Se hace extraño al caminante andar sin sendero ni señales que marquen la dirección de un lugar habitado. En aquella tierra nunca vimos señales, pero los senderos nos daban seguridad, sabíamos que llevan a algún lugar o, como mínimo, encontraríamos el porqué habían sido creados. Una o dos semanas antes nos habría alarmado o llenado de incertidumbre, pero ya no temíamos nada, tal vez porque estábamos a gusto, no teníamos problemas de alimentos, de agua ni de higiene, y empezábamos a sentir el constante deseo del contacto físico, de la caricia o, simplemente, de ir cogidos de la mano; aunque por el cansancio, por lo mucho que nos absorbía la experiencia o porque nuestras largas conversaciones lo suplían con creces, habíamos dejado de sentir, al menos yo, tanta necesidad de sexo.
Descubrir
que en el ancho y salvaje paso tampoco había camino no nos arredró.
Pensamos que, en caso de habernos equivocado, un día o dos de
andadura perdido no significaba nada, tan solo tiempo, que era lo que
nos sobraba. Y lo único que pensamos es que, en caso de fracasar,
siempre quedaba la opción de desandar lo andado, aunque fuera por
otro lugar para disfrutar del país, o dirigir nuestros pasos hacia
el Nanga Parbat, para rodearlo y encontrar la carretera principal.
Nos daba igual que fueran cincuenta, cien o doscientos los
kilómetros.
La
vaguada era practicable, de tal que pensamos que mucho tiempo atrás
habría existido un camino para franquearla. En ella se apreciaba
otra clase de vegetación, más abundante y verde, llena de arbustos
cubiertos de bayas, frutos que no conocíamos, y rosales silvestres.
Podíamos subir por las rocas que iban escalonándose, algunas con la
suficiente suavidad, mientras que otras debíamos escalarlas con
mucho sufrimiento.
Teníamos suficiente comida, sin embargo, recolectábamos la que podíamos, ya solo por el gusto de comer huevos de faisanes y de perdices, fruta fresca, pequeñas y sabrosas ciruelas, y albaricoques silvestres; o pequeños conejos que nos lo ponían demasiado fácil, ya que allí, excepto algunas aves de presa y un tipo de culebra grande y vistosa, nadie les daba caza. Era tanta la tranquilidad de aquellos animales, que de haber querido habríamos comido perdices en todo momento; pero nos daba coraje darles caza, cuando no nos hacía falta y era un engorro prepararlas.
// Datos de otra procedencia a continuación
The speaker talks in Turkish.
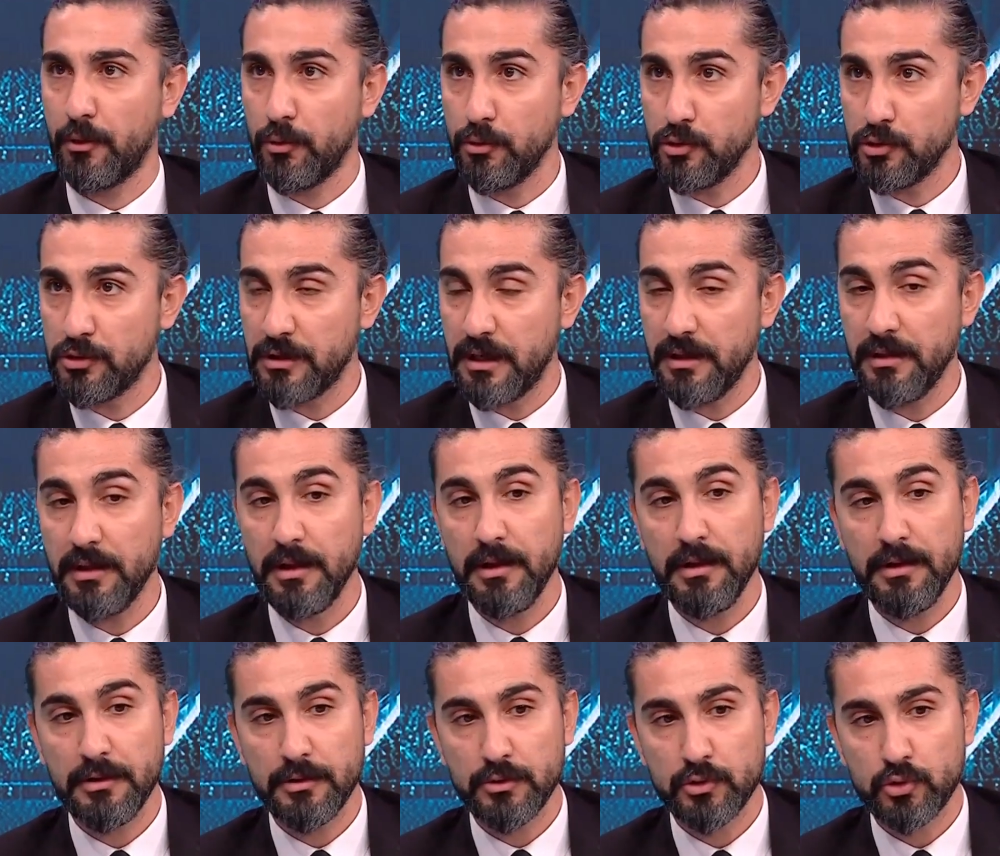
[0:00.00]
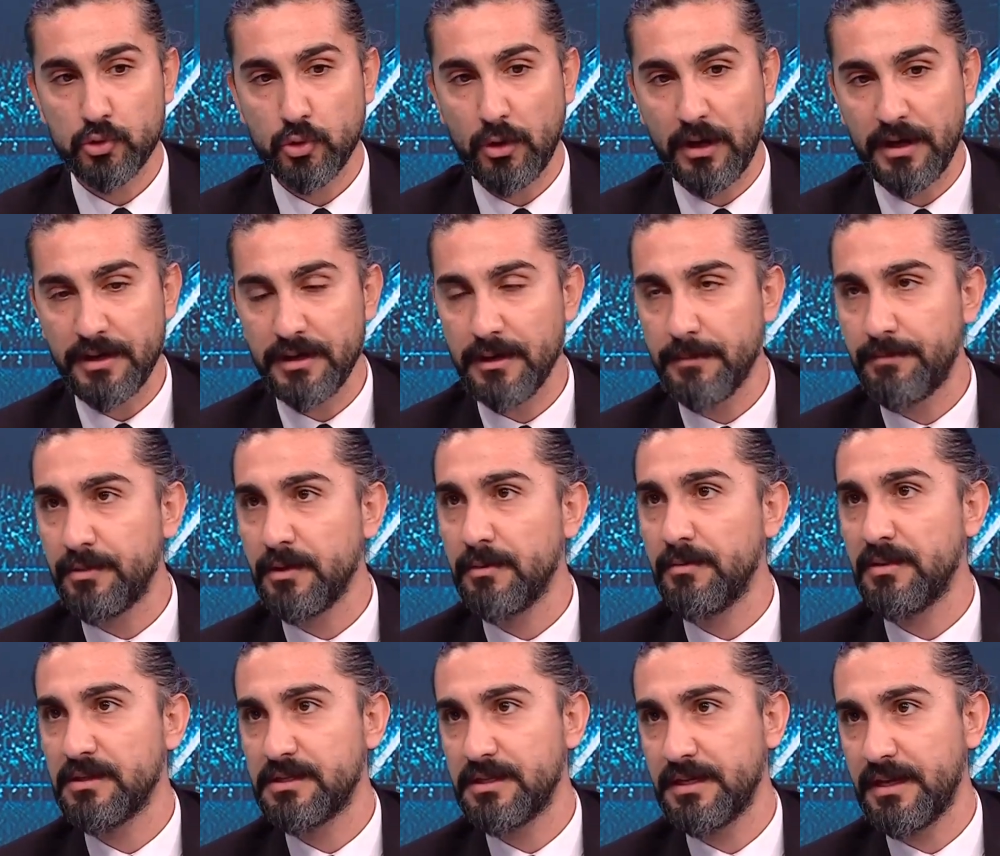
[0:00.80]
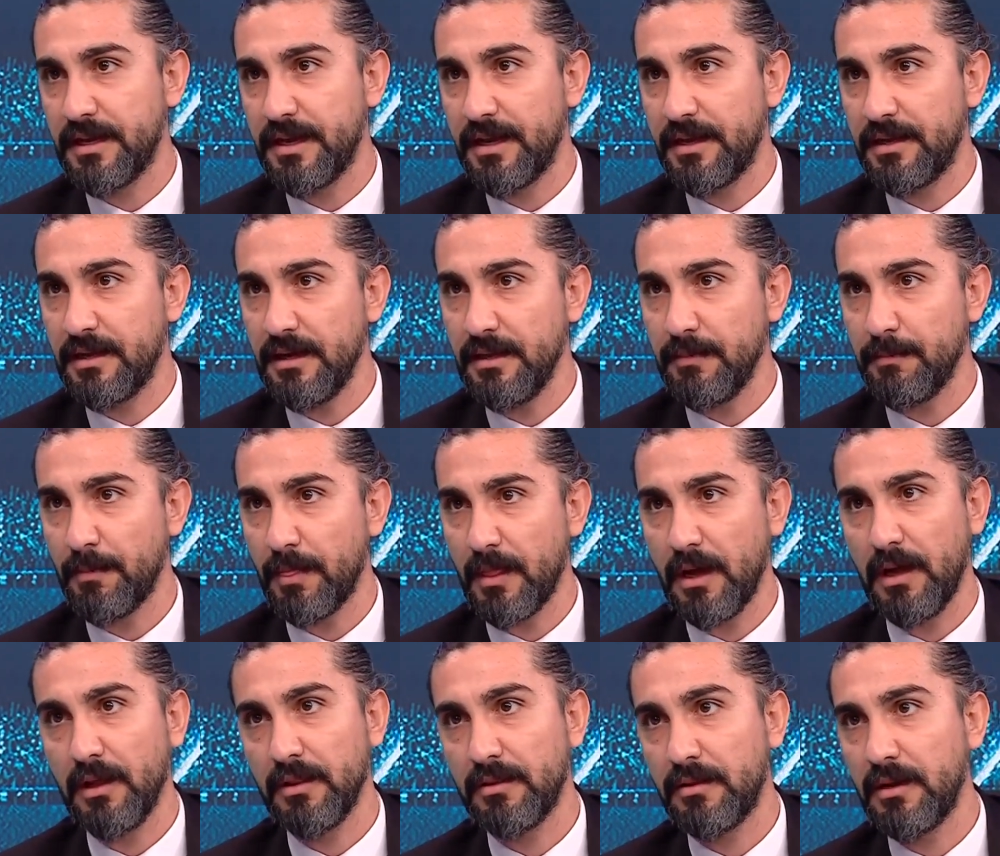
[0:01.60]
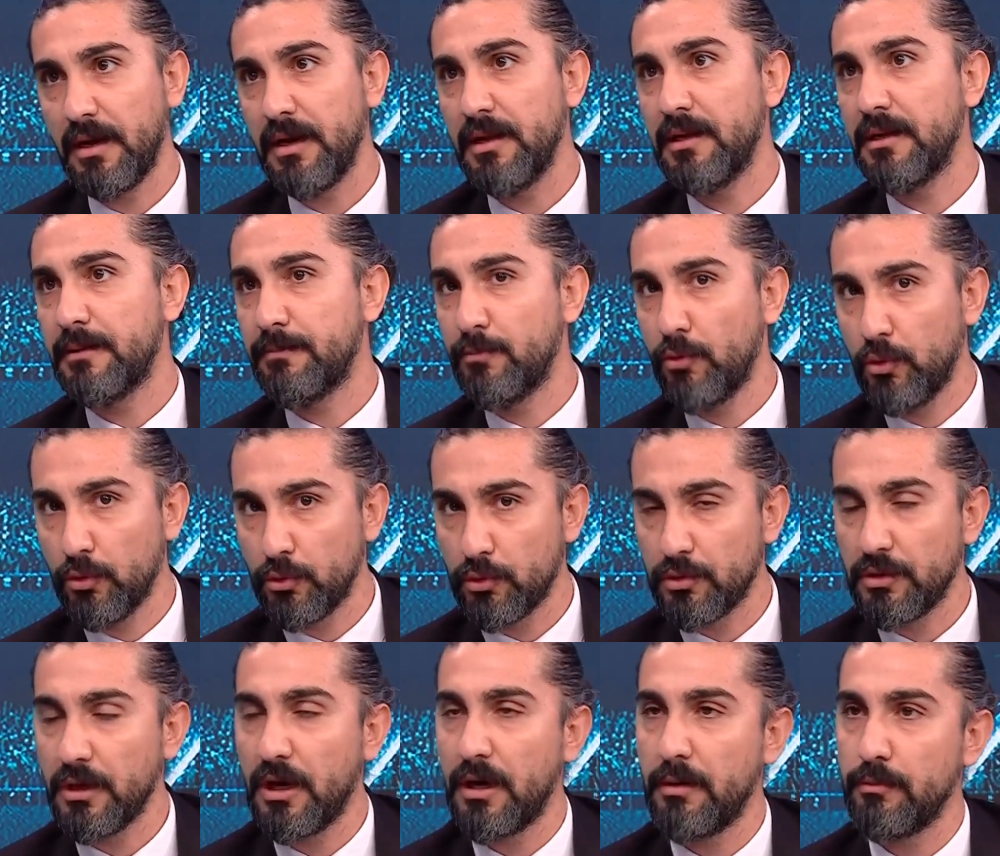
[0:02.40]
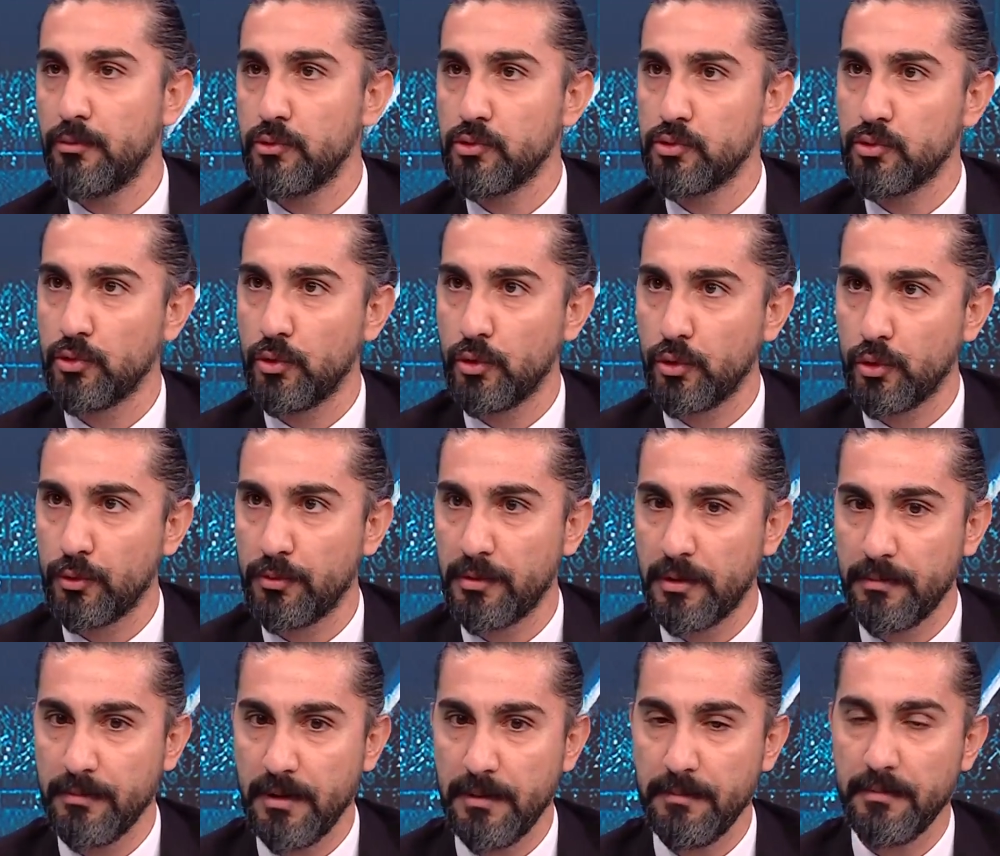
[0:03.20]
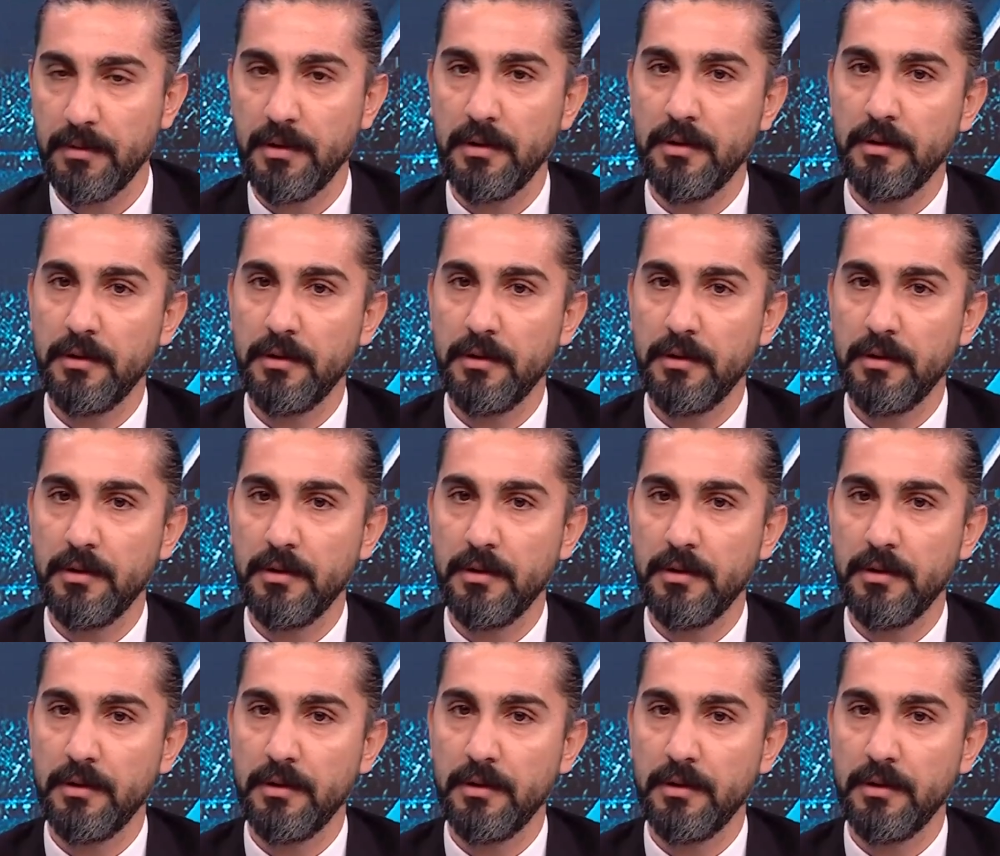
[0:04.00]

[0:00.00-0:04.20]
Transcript: O yüzden şu an yapılması gereken 6 aylık mı olur, daha mı uzun olur bilmem.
Nos sentíamos integrados en la naturaleza, los matorrales nos cubrían casi por completo y los pájaros no levantaban el vuelo a nuestro paso, de tal que casi podíamos tocarlos; ni siquiera las abejas, a las que siempre había tenido mucho respeto, parecían molestarse. Había agua por doquier en forma de pequeños torrentes, con cascadas y plantas acuáticas. Nos refrescábamos constantemente y llenamos las cantimploras con la que parecía salir de una mina, tan limpia como potable, por las ranas que la merodeaban y el rastro de los innumerables animales que paraban para beber.